▶ **RECORD EXTRACTS**
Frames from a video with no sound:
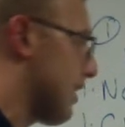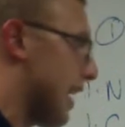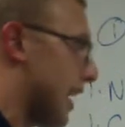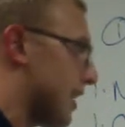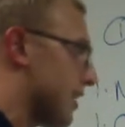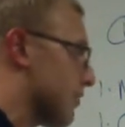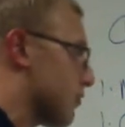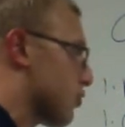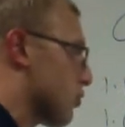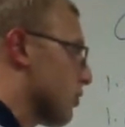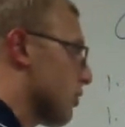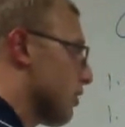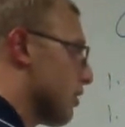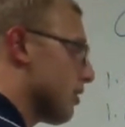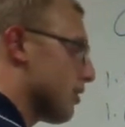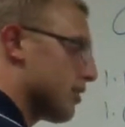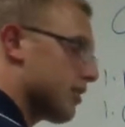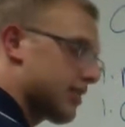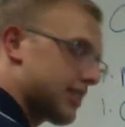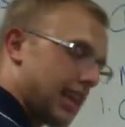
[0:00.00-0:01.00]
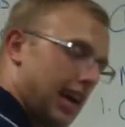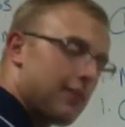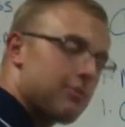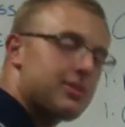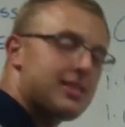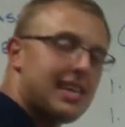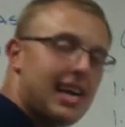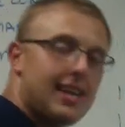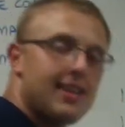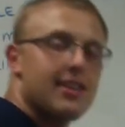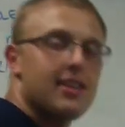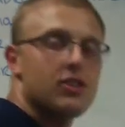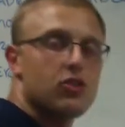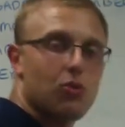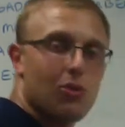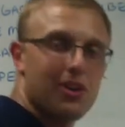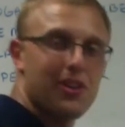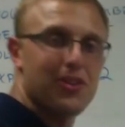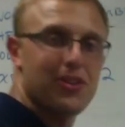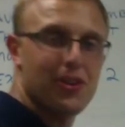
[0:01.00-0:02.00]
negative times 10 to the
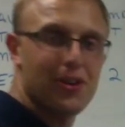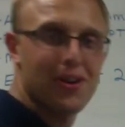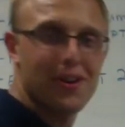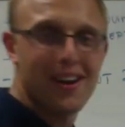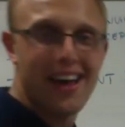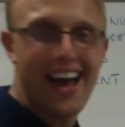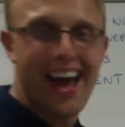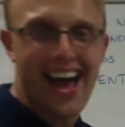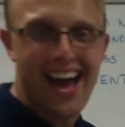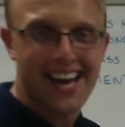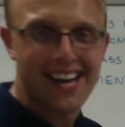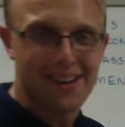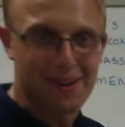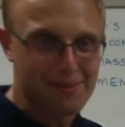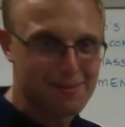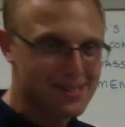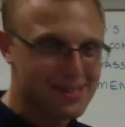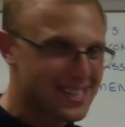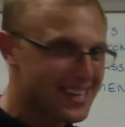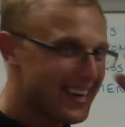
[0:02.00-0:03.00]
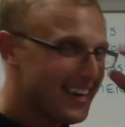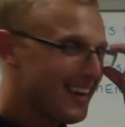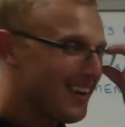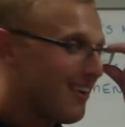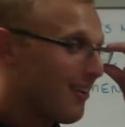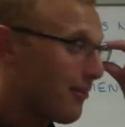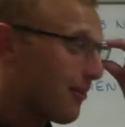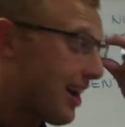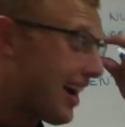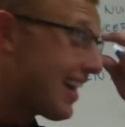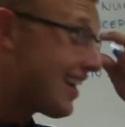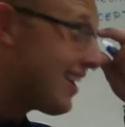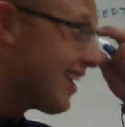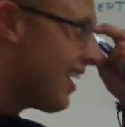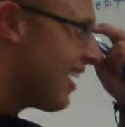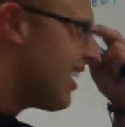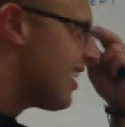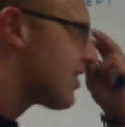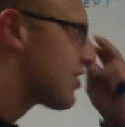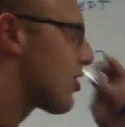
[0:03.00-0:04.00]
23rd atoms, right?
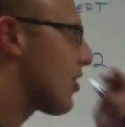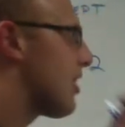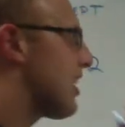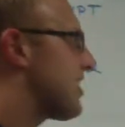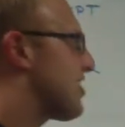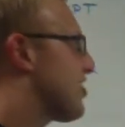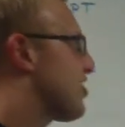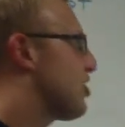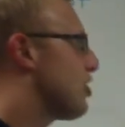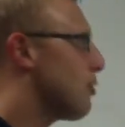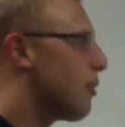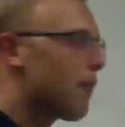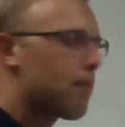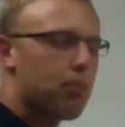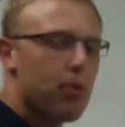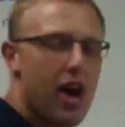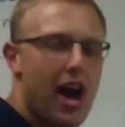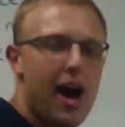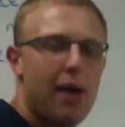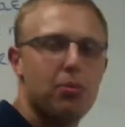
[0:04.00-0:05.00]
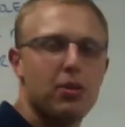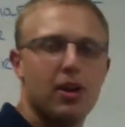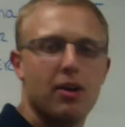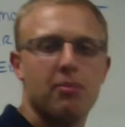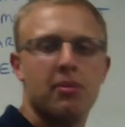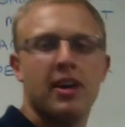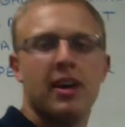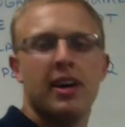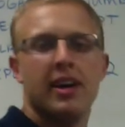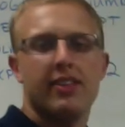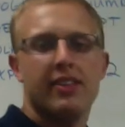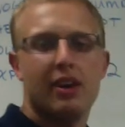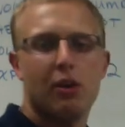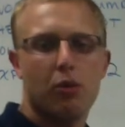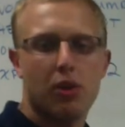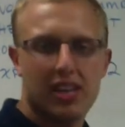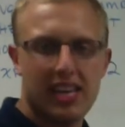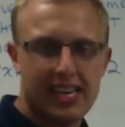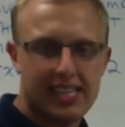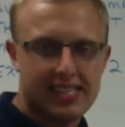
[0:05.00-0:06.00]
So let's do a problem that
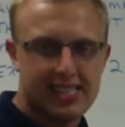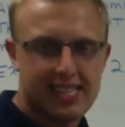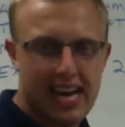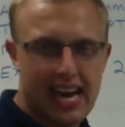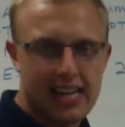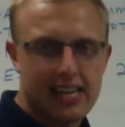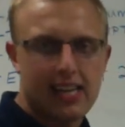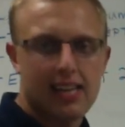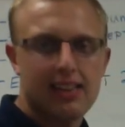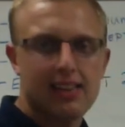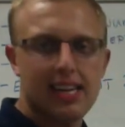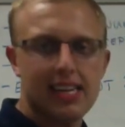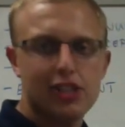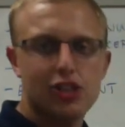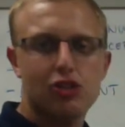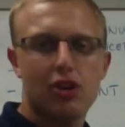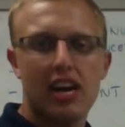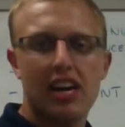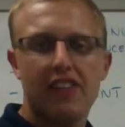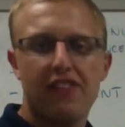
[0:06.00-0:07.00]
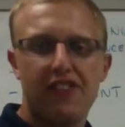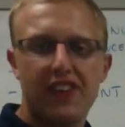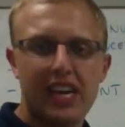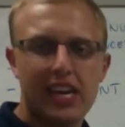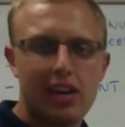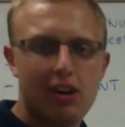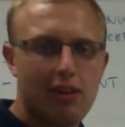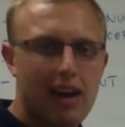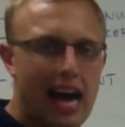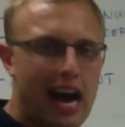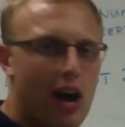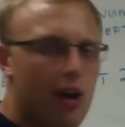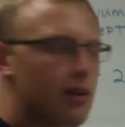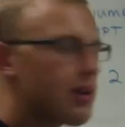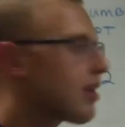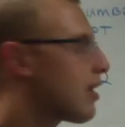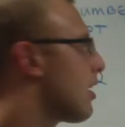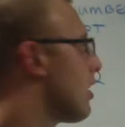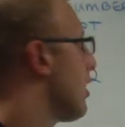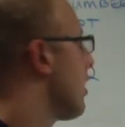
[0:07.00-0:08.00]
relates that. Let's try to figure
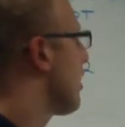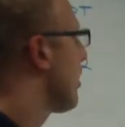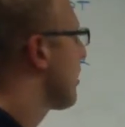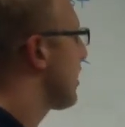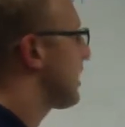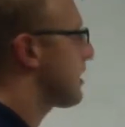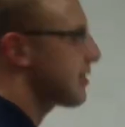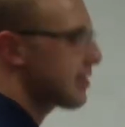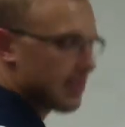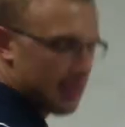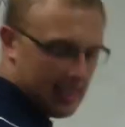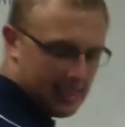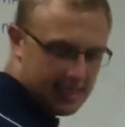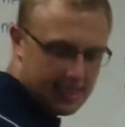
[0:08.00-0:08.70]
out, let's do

▶ **TASK REQUIREMENTS**
Print the entire listing precisely as written, omitting the images it holds.

▶ **TASK RESPONSE**
Frames from a video with no sound:
[0:00.00-0:01.00]
[0:01.00-0:02.00]
negative times 10 to the
[0:02.00-0:03.00]
[0:03.00-0:04.00]
23rd atoms, right?
[0:04.00-0:05.00]
[0:05.00-0:06.00]
So let's do a problem that
[0:06.00-0:07.00]
[0:07.00-0:08.00]
relates that. Let's try to figure
[0:08.00-0:08.70]
out, let's do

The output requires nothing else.